[Bloat] benefits of ack filtering
Mikael Abrahamsson
swmike at swm.pp.se
Wed Dec 13 04:46:00 EST 2017
On Wed, 13 Dec 2017, Jonathan Morton wrote:
> the uplink shaper is set to about a fiftieth of that. I seriously doubt
> that DOCSIS is ever inherently that asymmetric.
Well, the products are, because that's what the operators seems to want,
probably also because that's what the customers demand.
So my modem has 16x4 (16 downstream channels and 4 upstream channels),
meaning built into the hardware, I have 1/4 split.
Then providers typically (this is my understanding, I haven't worked
professionally with DOCSIS networks) do is they have 24 downstream
channels and 4 upstream channels. Older modems can have 8 downstream and 4
upstream for instance, so they'll "tune" to the amount of channels they
can, and then there is an on-demand scheduler that handles upstream and
downstream traffic.
So I guess theoretically the operator could (if large enough) make a hw
vendor create a 16x16 modem and have 32 channels total. But nobody does
that, because that doesn't sell as well as having more downstream (because
people don't seem to care about upstream). It just makes more market sense
to sell these asymmetric services, because typically people are eyeballs
and they don't need a lot of upstream bw (or think they need it).

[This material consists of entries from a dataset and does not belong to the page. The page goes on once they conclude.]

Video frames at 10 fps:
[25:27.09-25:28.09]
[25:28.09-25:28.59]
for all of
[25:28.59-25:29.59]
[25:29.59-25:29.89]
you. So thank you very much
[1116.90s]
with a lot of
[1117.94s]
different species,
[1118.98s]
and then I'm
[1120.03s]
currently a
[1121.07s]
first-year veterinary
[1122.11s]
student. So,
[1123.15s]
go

On the ADSL side, I have seen 28/3 (28 down, 3 up) for annex-M with
proprietary extensions. The fastest symmetric I have seen is 4.6/4.6. So
if you as an operator can choose between selling a 28/3 or 4.6/4.6
service, what will you do? To consumers, it's 28/3 all day.

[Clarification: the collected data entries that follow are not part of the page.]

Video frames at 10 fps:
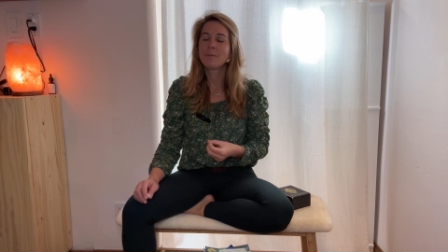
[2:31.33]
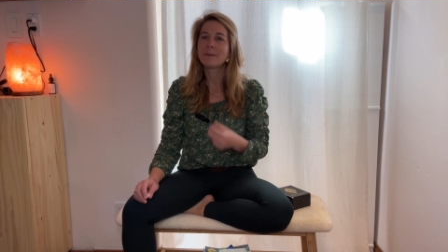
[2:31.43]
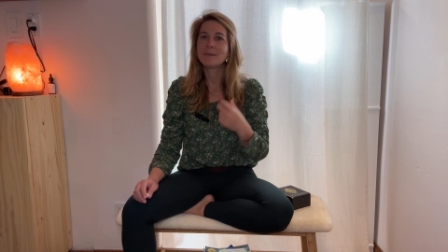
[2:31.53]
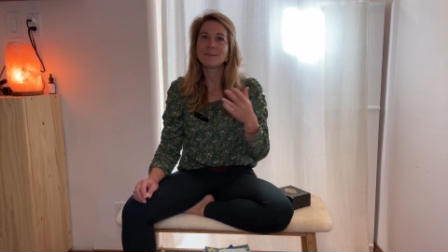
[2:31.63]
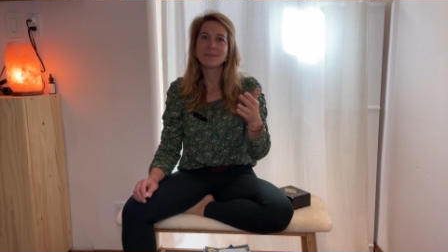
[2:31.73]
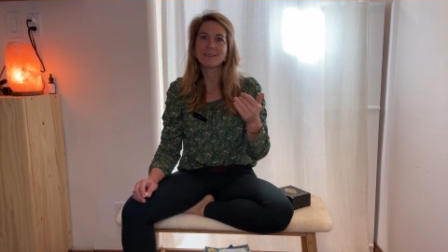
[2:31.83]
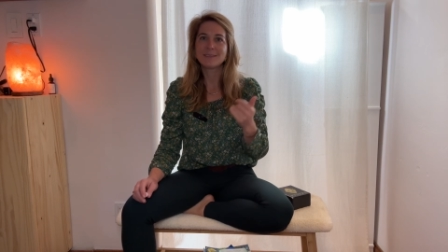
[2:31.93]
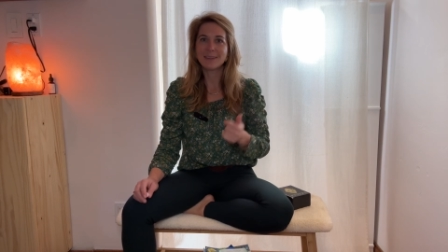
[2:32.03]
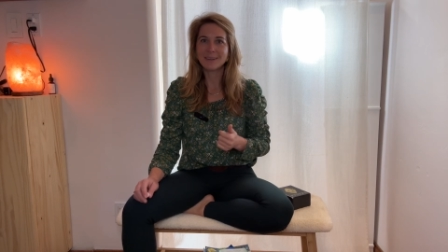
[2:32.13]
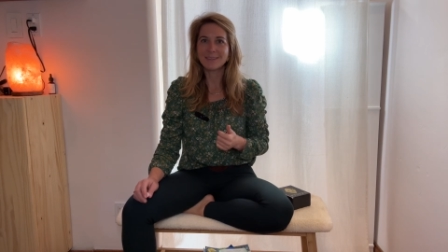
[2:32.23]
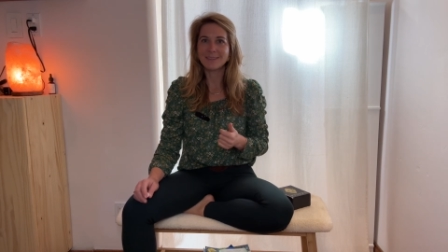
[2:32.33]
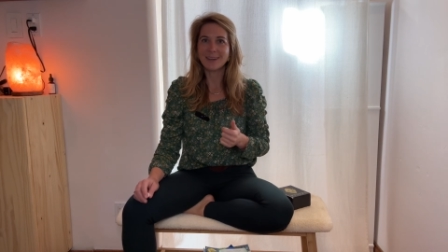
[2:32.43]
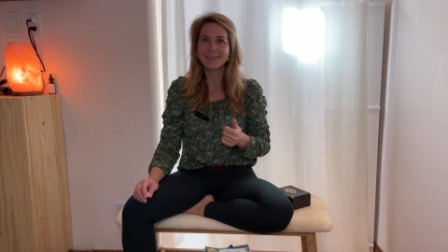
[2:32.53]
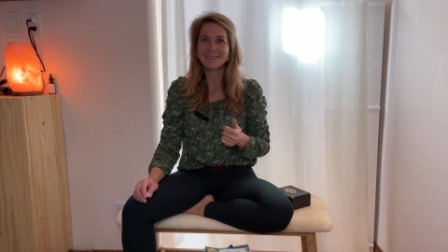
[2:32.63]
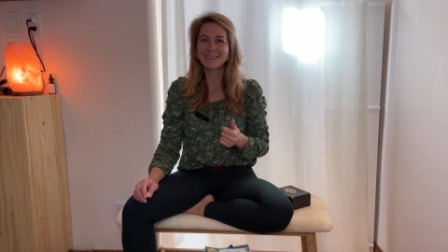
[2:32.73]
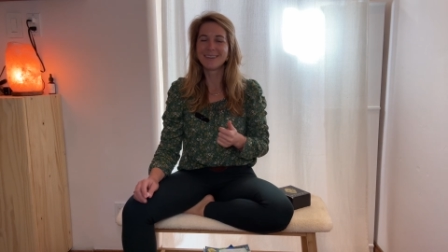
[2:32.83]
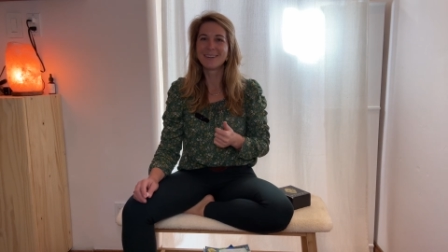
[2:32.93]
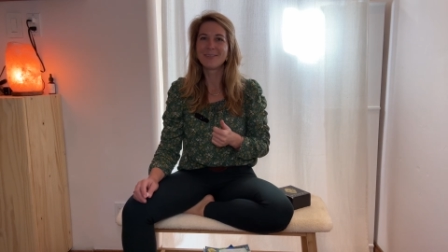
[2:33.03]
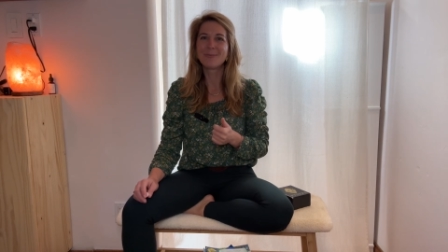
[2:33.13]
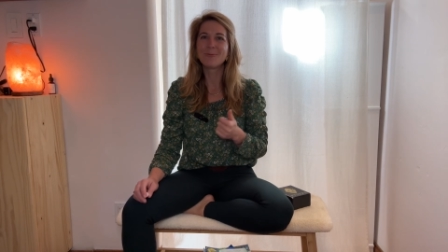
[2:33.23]
is this next yes
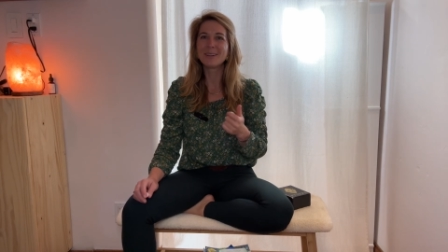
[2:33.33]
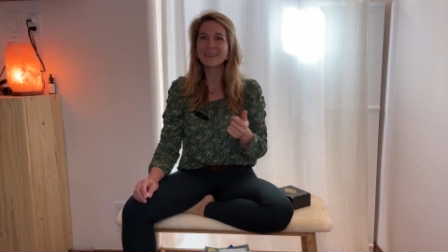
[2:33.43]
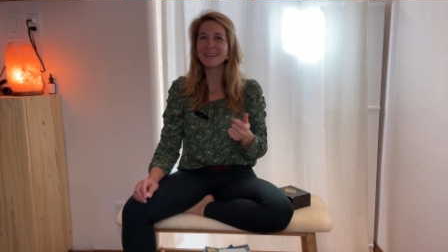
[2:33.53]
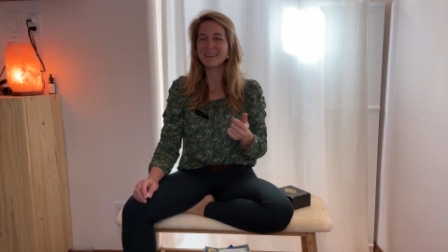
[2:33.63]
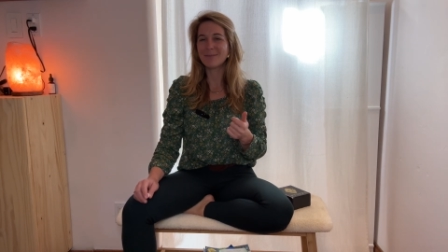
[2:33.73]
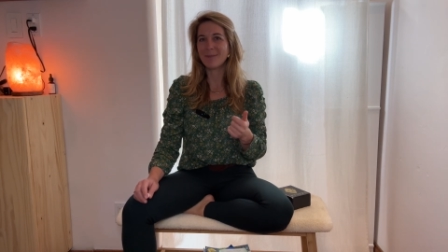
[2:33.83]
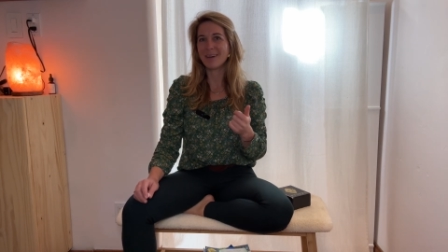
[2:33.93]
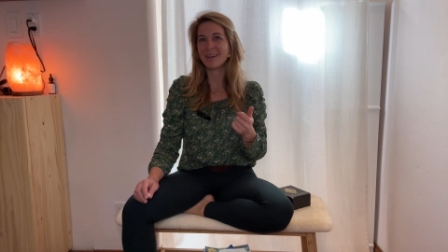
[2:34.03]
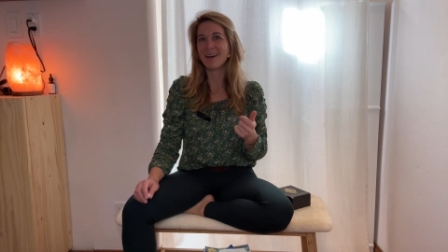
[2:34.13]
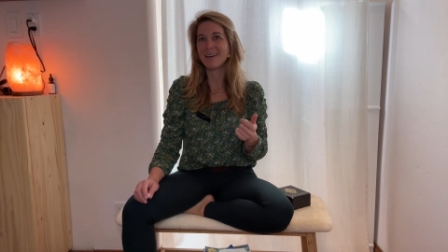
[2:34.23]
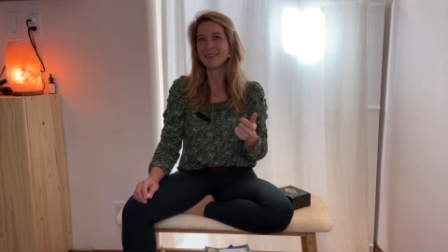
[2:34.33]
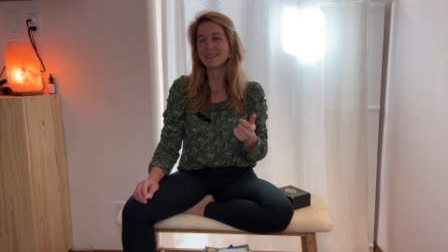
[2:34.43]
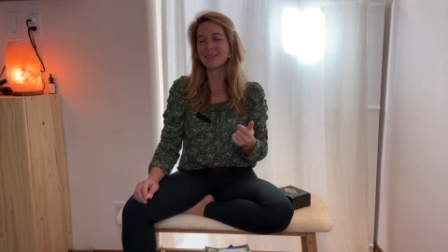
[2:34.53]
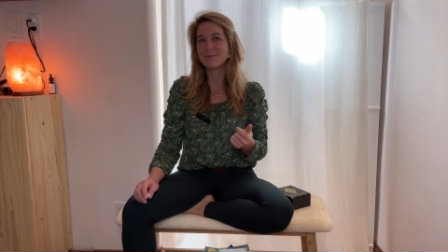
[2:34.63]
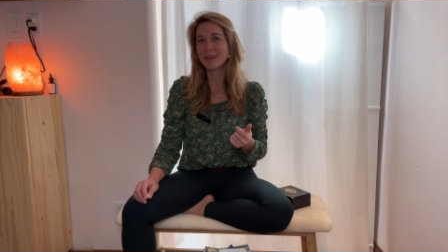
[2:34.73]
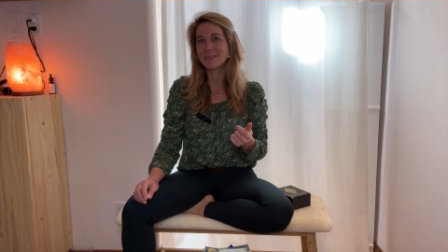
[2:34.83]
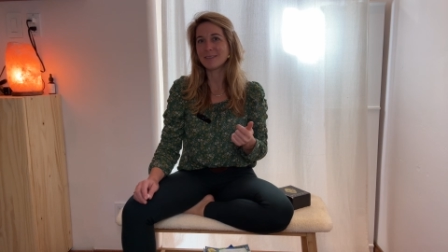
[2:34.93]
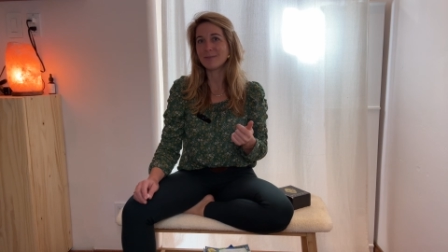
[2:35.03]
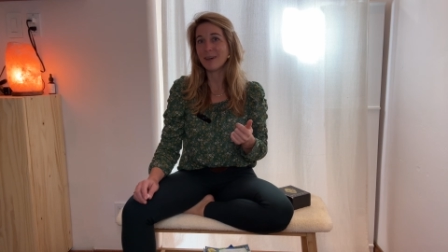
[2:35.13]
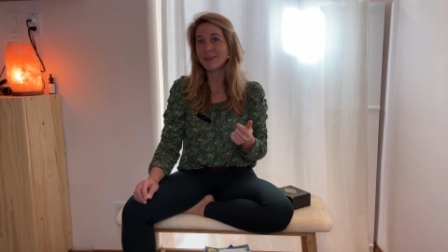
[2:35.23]
really in my highest and
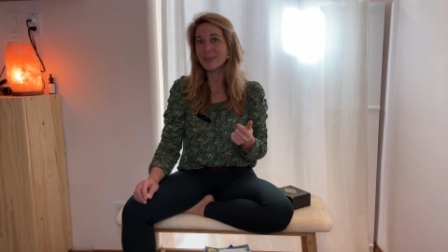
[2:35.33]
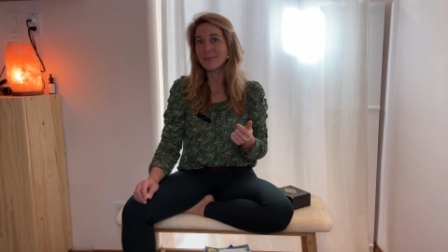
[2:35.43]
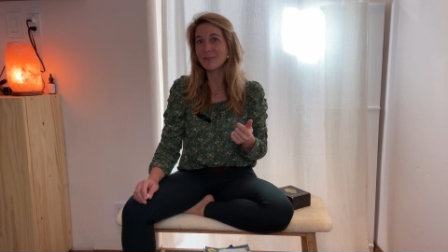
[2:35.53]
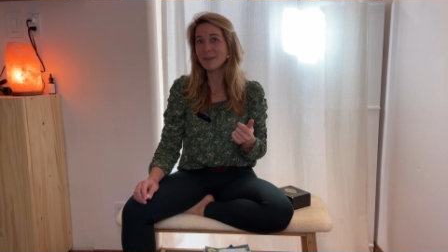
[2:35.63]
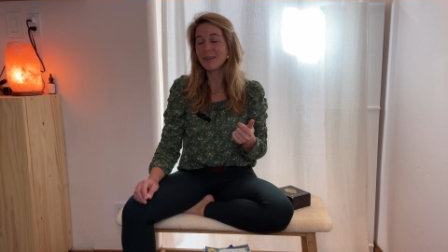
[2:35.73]
best value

So people can blame the ISPs all day long, but there is still (as you
stated) physical limitations on capacity on RF spectrum in air/copper, and
you need to handle this reality somehow. If a lot of power is used
upstream then you'll get worse SNR for the downstream, meaning less
capacity overall. Symmetric access capacity costs real money and results
in less overall capacity unless it's on point to point fiber.